**Task prompt:** Retype the following records exactly and exclude the pictures.

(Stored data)
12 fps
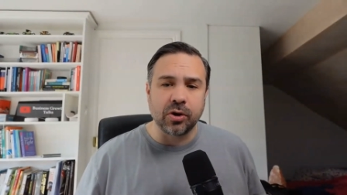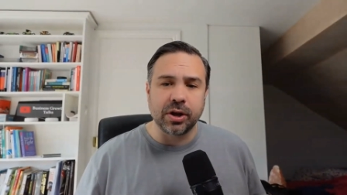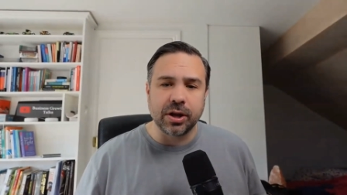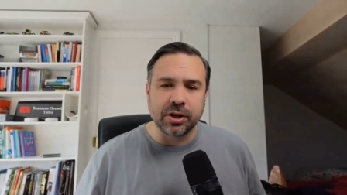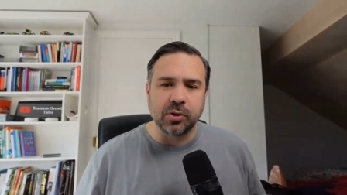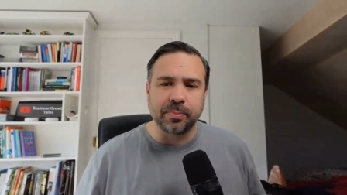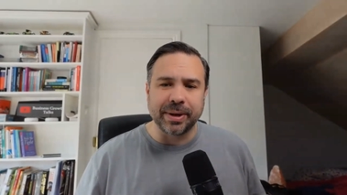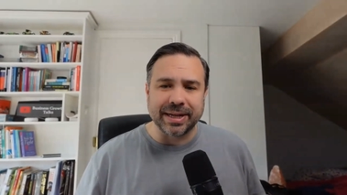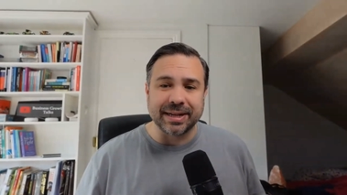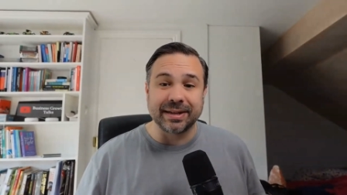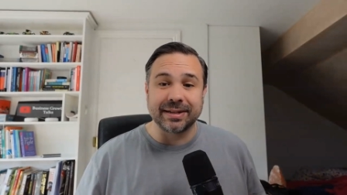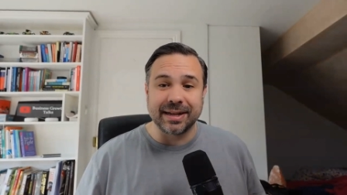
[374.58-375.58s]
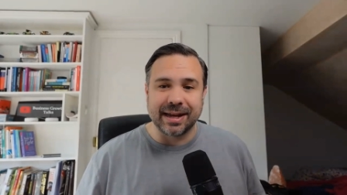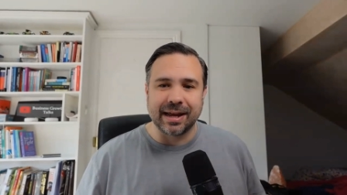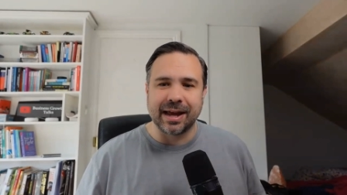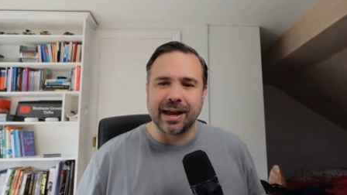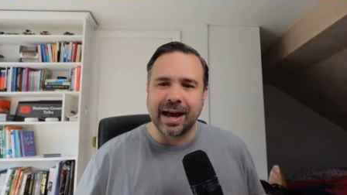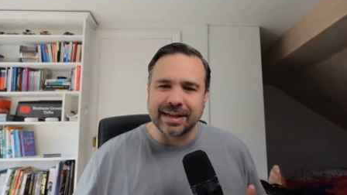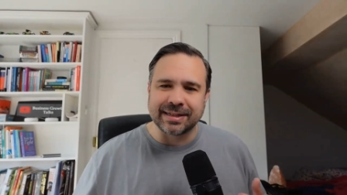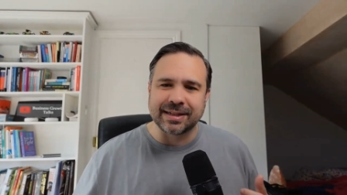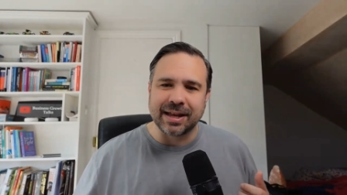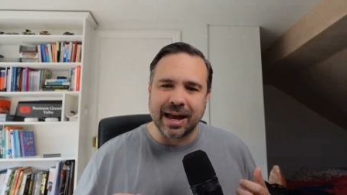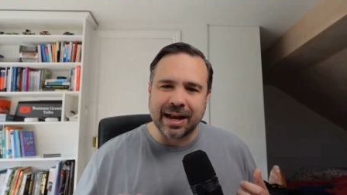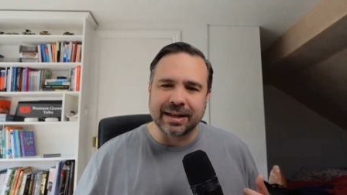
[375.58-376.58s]
anonymity as
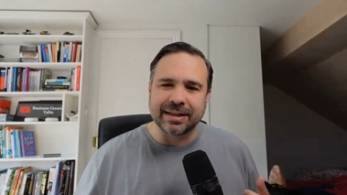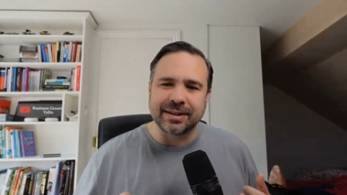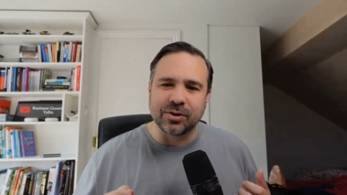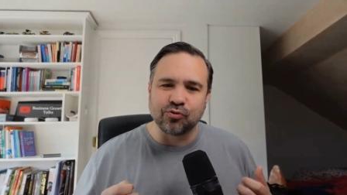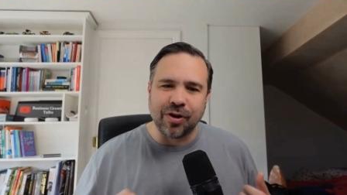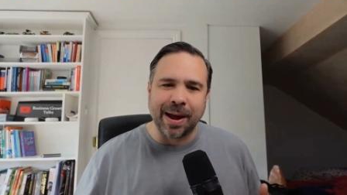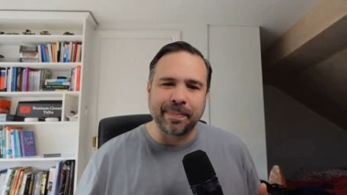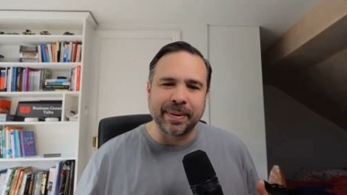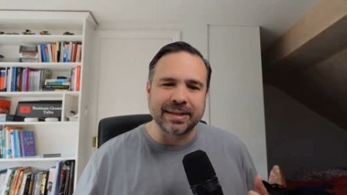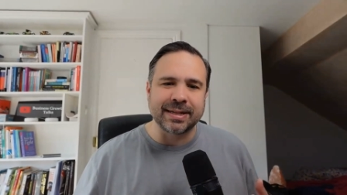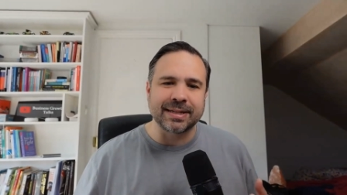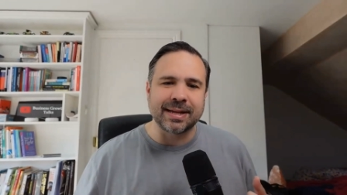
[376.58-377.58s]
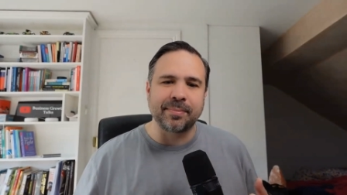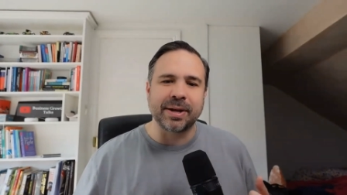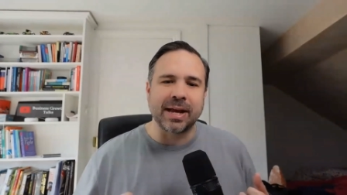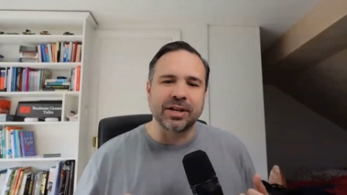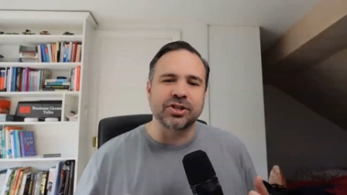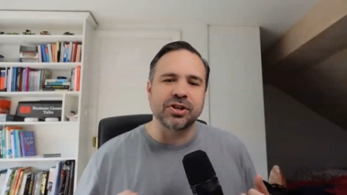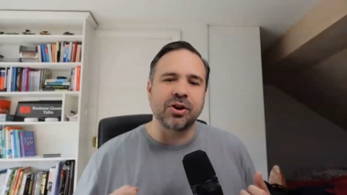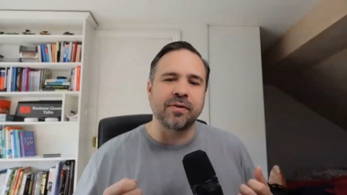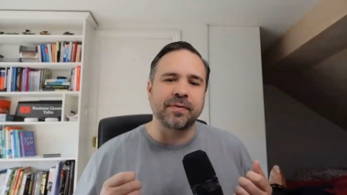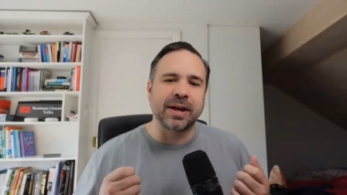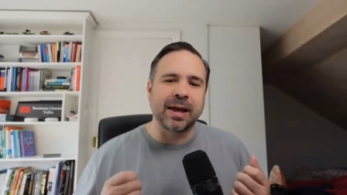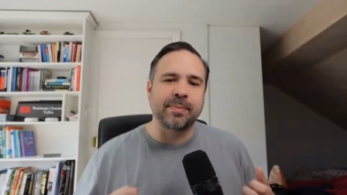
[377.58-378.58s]
and the rapid dissemination
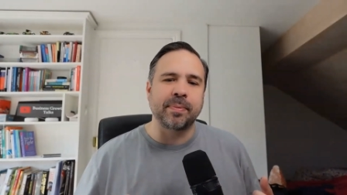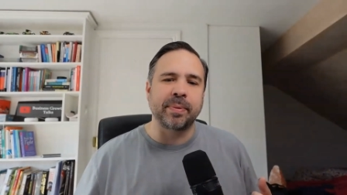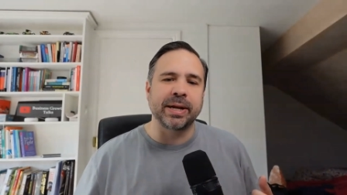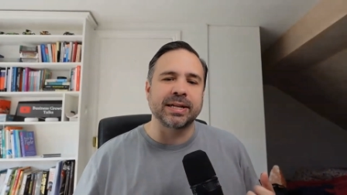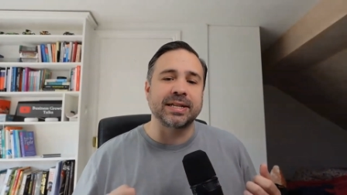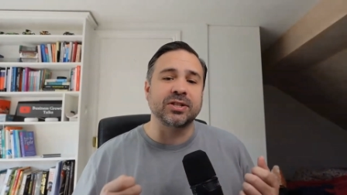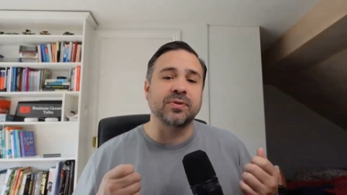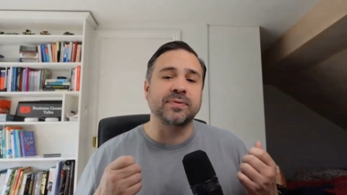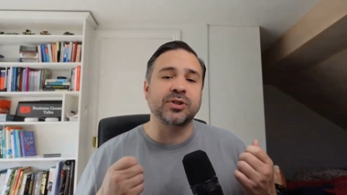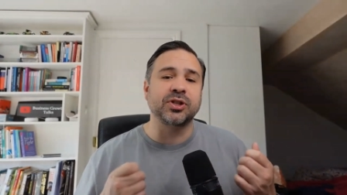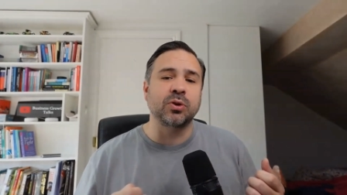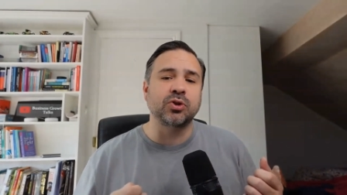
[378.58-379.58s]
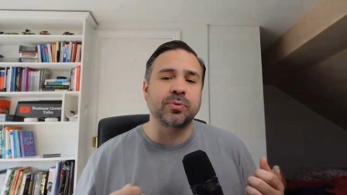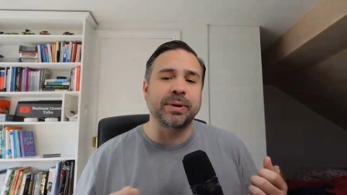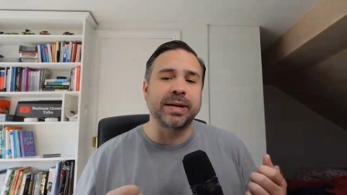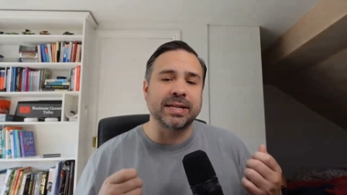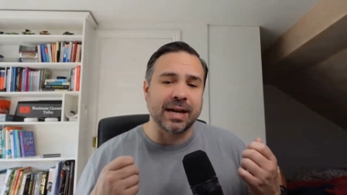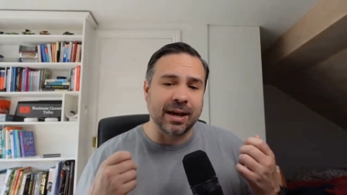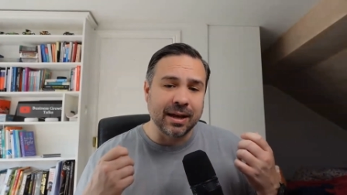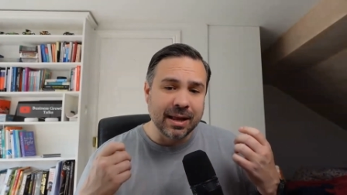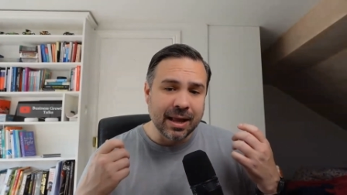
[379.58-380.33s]
of capabilities of social media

**Exercise result:**
12 fps
[374.58-375.58s]
[375.58-376.58s]
anonymity as
[376.58-377.58s]
[377.58-378.58s]
and the rapid dissemination
[378.58-379.58s]
[379.58-380.33s]
of capabilities of social media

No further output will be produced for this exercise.